Il y a des personnages peu exploités dont, du coup, le lecteur peut se demander ce qu'ils amènent à votre écrit.
Toute l'histoire est racontée du point de vue du 'je', pt-être d'y adjoindre d'autres regards serait-il enrichissant.
A vous lire...

   Pepito   
6/7/2013

   Bidis   
10/12/2013
 a aimé ce texte 
Beaucoup ↓
Jusqu'à "Les pelles de son chariot soulèvent ma machine ...", le texte se lit d'un trait avec plaisir et même un brin de jubilation, mais, à partir de là, j'aurais aimé voir l'histoire prendre une autre tournure (ou une tournure tout court). Je continue à lire, mais avec une sorte de déception mêlée d'ennui et quand arrive le "Ce qui devait arriver arrive. ", c'est trop tard, mon attention s'éveille un peu mais avec l'appréhension d'être à nouveau déçue, donc avec réticence. Et j'avais hélàs raison : il ne se passera décidément rien de très percutant dans cette usine si bien décrite.
C'est très dommage.

   Perle-Hingaud   
12/3/2015
 a aimé ce texte 
Beaucoup
Un très bon texte. Il y a l'observation (on reconnait chaque poste), mais surtout le décalage, la réflexion du narrateur sur cette tranche de vie. J'ai beaucoup aimé vous lire.
Il ne manque qu'une chose, à mon avis: pousser le tout dans une histoire, placer une intrigue. Il y a matière, avec ces hommes et ces femmes.
Au fait, les portes de l'atelier ont-elles été ensuite rehaussées ? ou les commandes hors gabarit refusées ??? :)

   in-flight   
2/2/2016
 a aimé ce texte 
Bien ↑
Hay !

J'en suis venu à lire ce texte après avoir lu (et même écrit!) ça: http://www.oniris.be/nouvelle/in-flight-a-la-chienne-3922.html (hé hé Pepito ne m'en voudra pas ;)

Une bonne description de ce qui peut se passer dans l'industrie agroalimentaire, des enjeux et intérêts de chacun.
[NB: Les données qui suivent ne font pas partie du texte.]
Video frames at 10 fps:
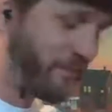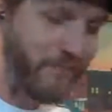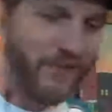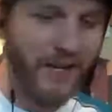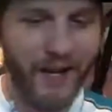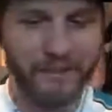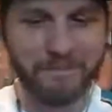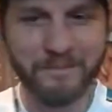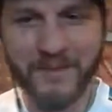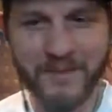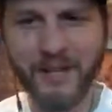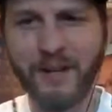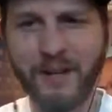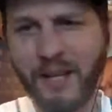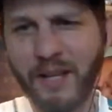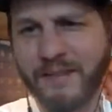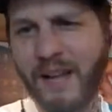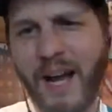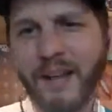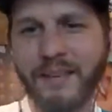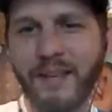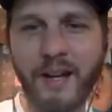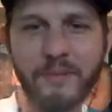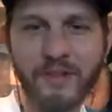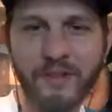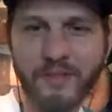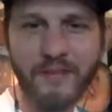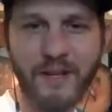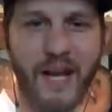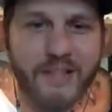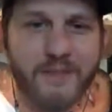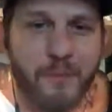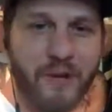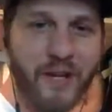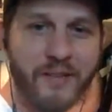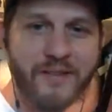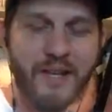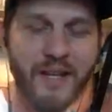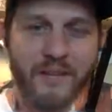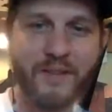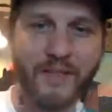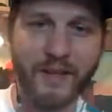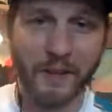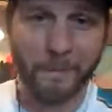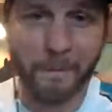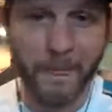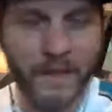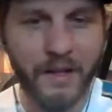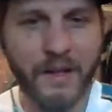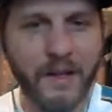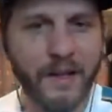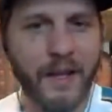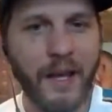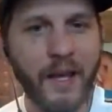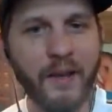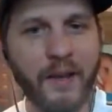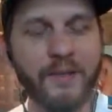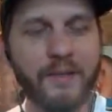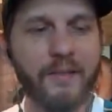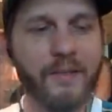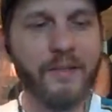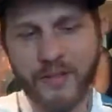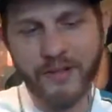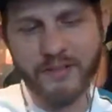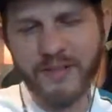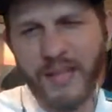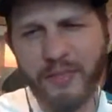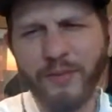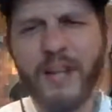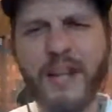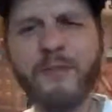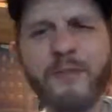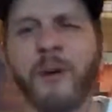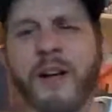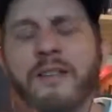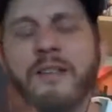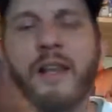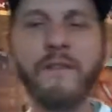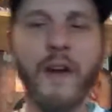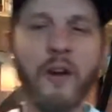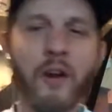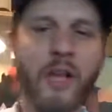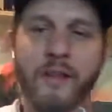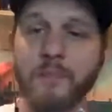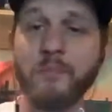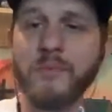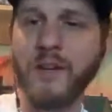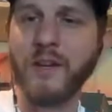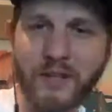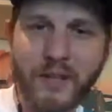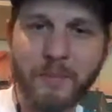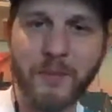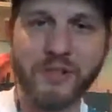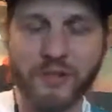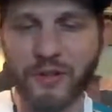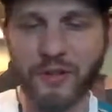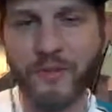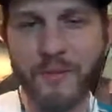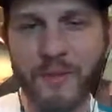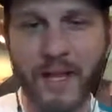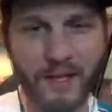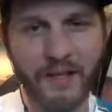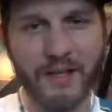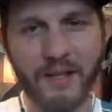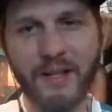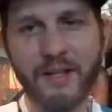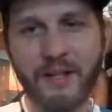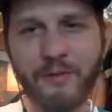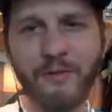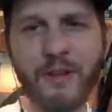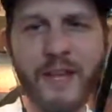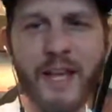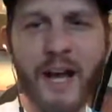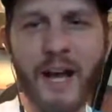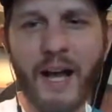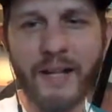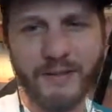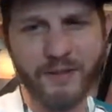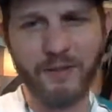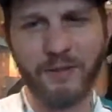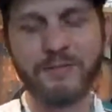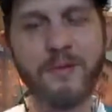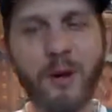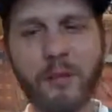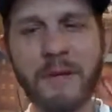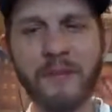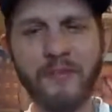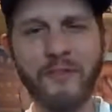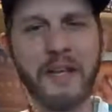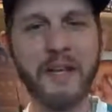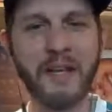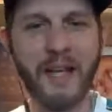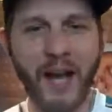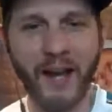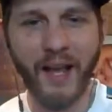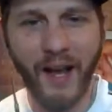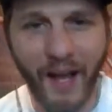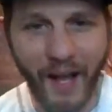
like hot tubs or hot springs kind of a thing. And there's like 3 different ones, and they vary in different temperatures from like really hot to, oh my fucking God, hot.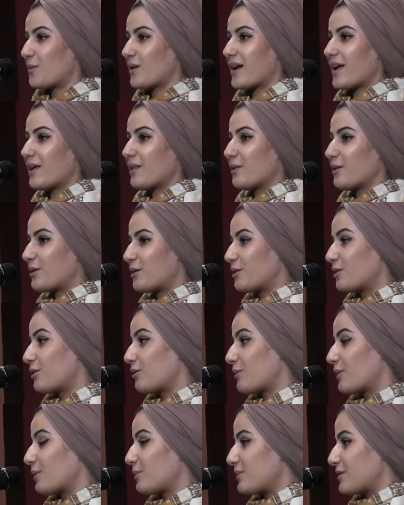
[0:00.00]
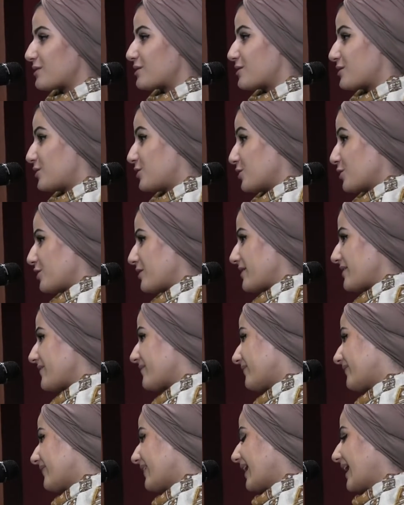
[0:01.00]
what I learned throughout this
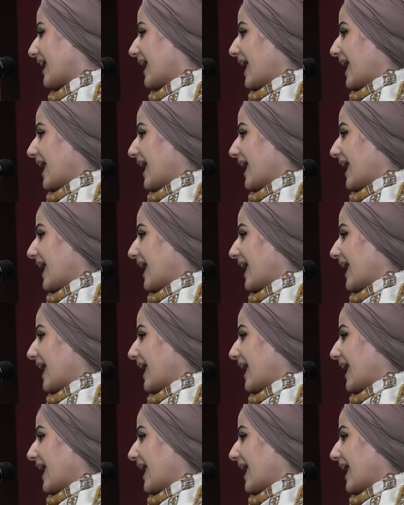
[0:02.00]
journey.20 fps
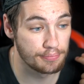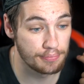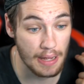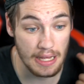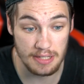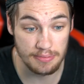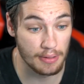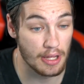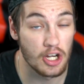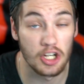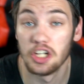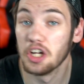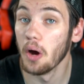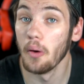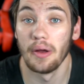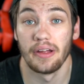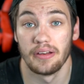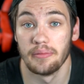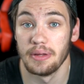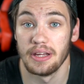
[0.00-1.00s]
Best player
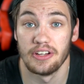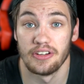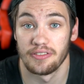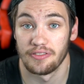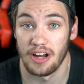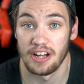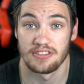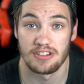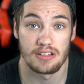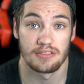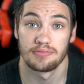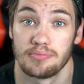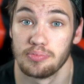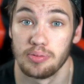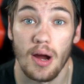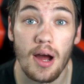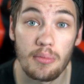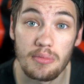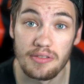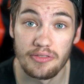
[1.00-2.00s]
going to be in your franchise,
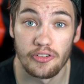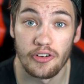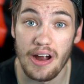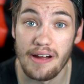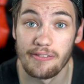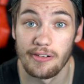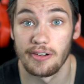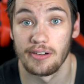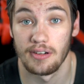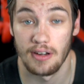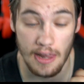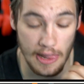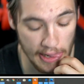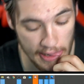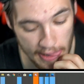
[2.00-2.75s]
probably forever.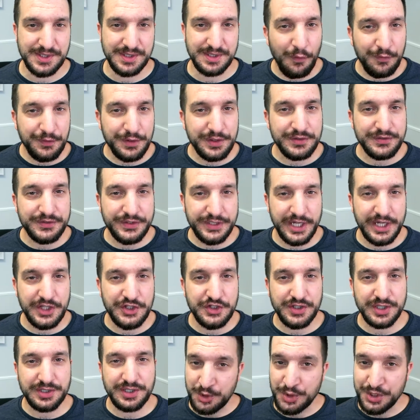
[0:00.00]
often teach
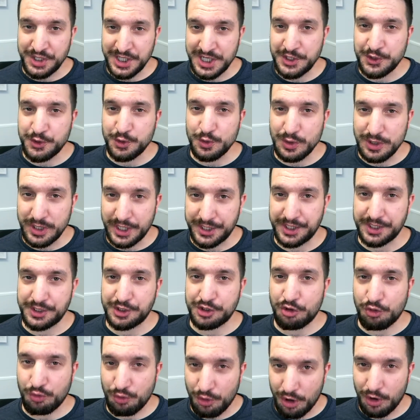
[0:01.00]
that you need to let
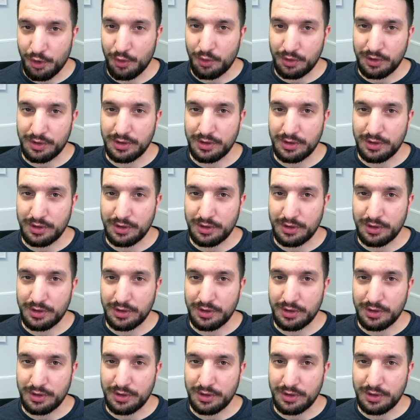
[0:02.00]
it growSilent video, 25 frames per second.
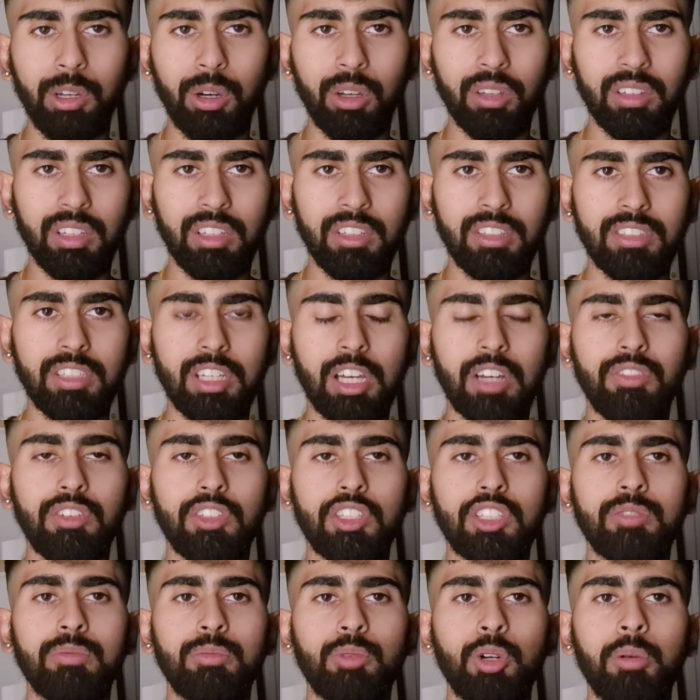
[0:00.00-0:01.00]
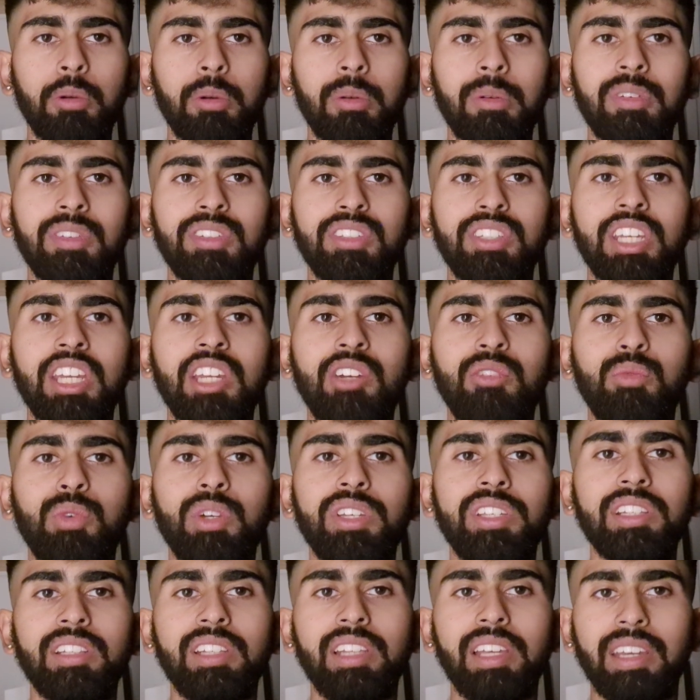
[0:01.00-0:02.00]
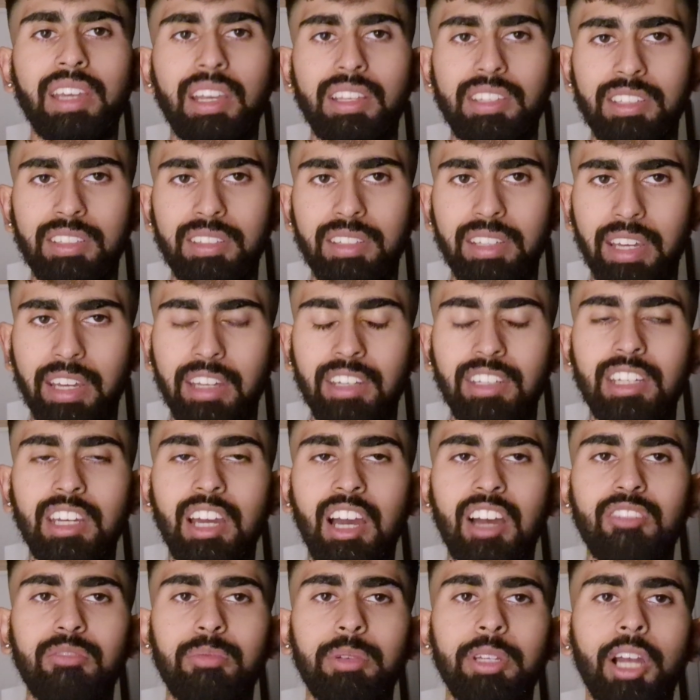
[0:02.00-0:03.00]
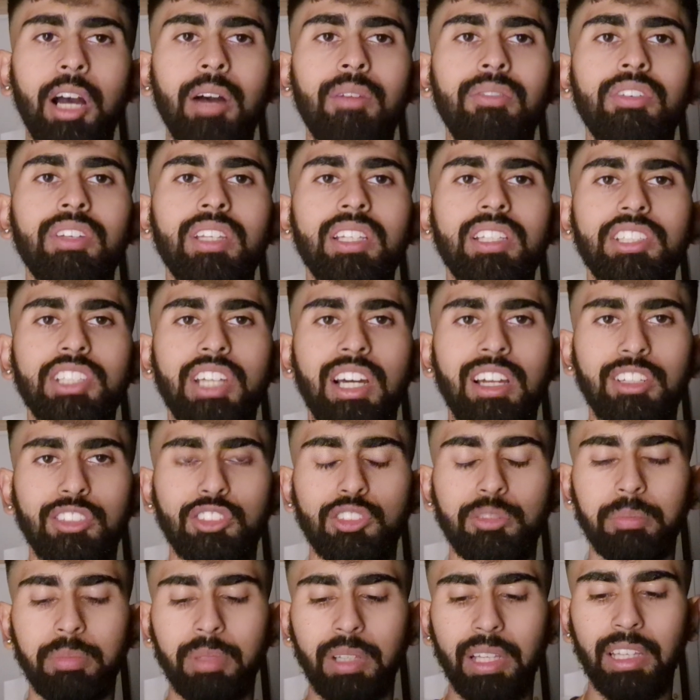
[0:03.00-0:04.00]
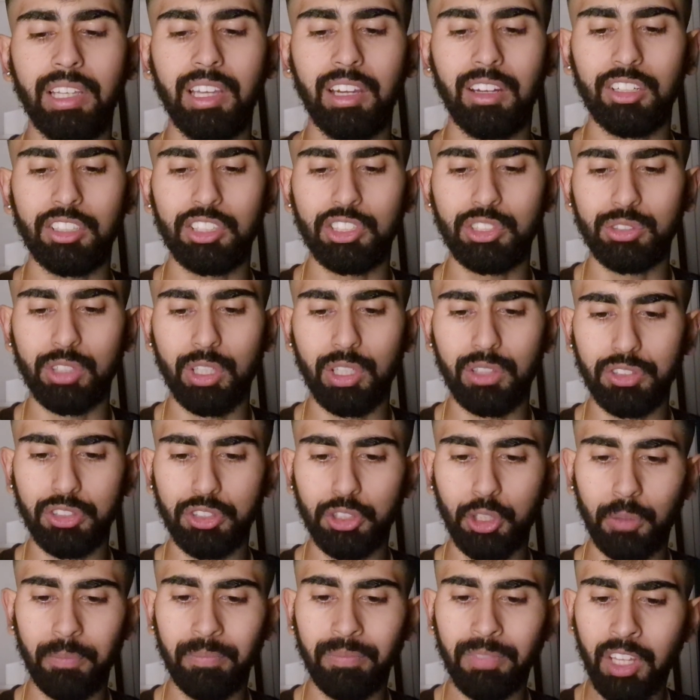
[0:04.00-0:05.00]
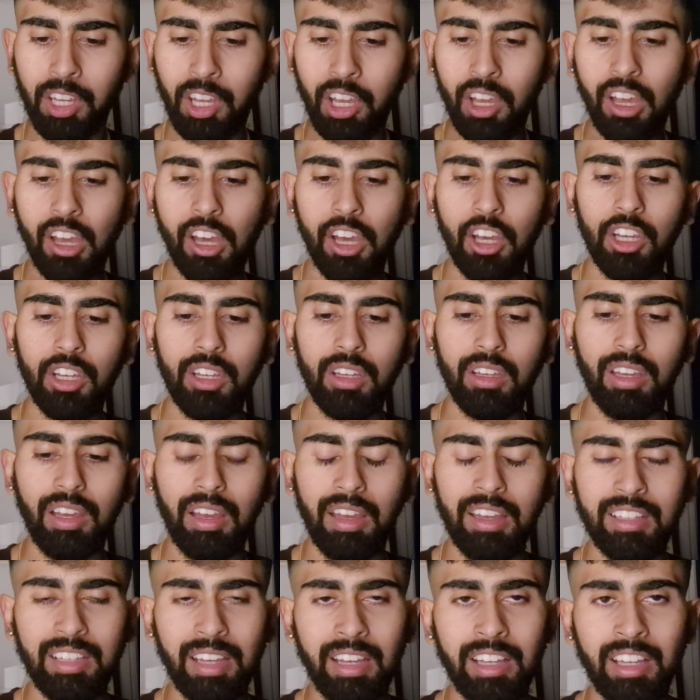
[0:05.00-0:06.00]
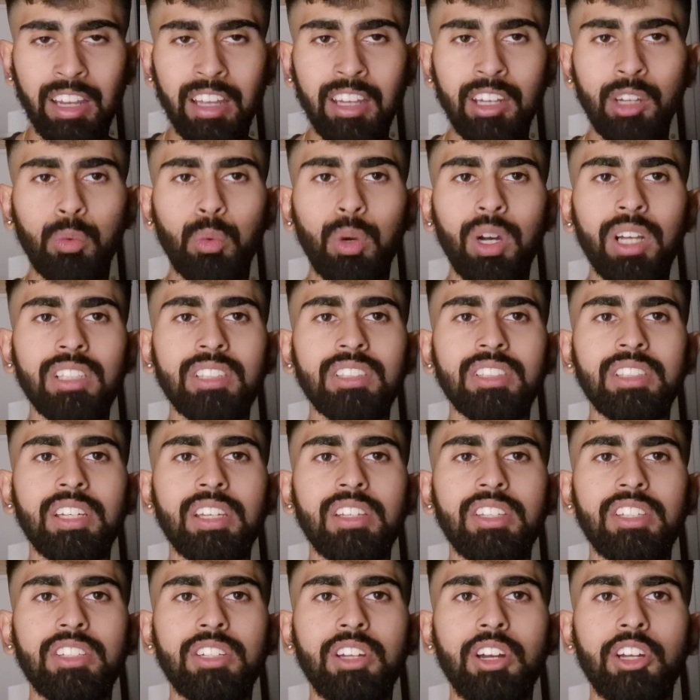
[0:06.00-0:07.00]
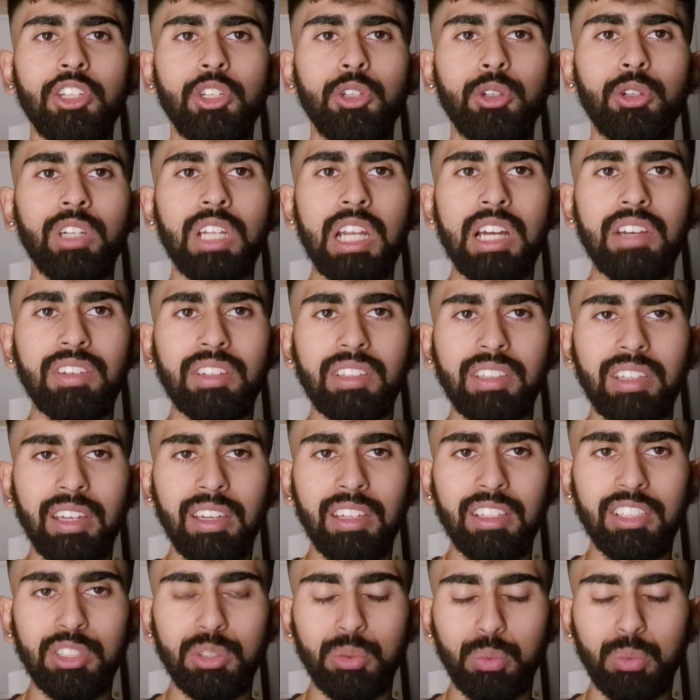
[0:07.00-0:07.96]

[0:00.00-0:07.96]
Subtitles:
on this surface more. We've seen recently against India. India have been up for the challenge of playing Haris Rauf. So in a worst case scenario, you could have a case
En bref, une organisation précise, des cadences infernales et des vies brisées(?) tout ça pour bouffer des yaourts de merde.

Beaucoup aimé la scène de l'emballement de la machine avec l'intérimaire débonnaire. J'ai souvenir d'une scène similaire où j'avais bloqué une chaîne à cause d'un embouteillage de cartons: tout était parti en vrille, la machine faisait un bruit de fin du monde, ça gueulait... Je ne savais plus où me mettre: "désolé d'être trop lent alors que je sue à grosse goutte pour gagner le SMIC... Vraiment désolé Maître."

J'ai quand même trouvé le texte un peu long, notamment le passage de la "camionneuse", à mon avis pas essentiel.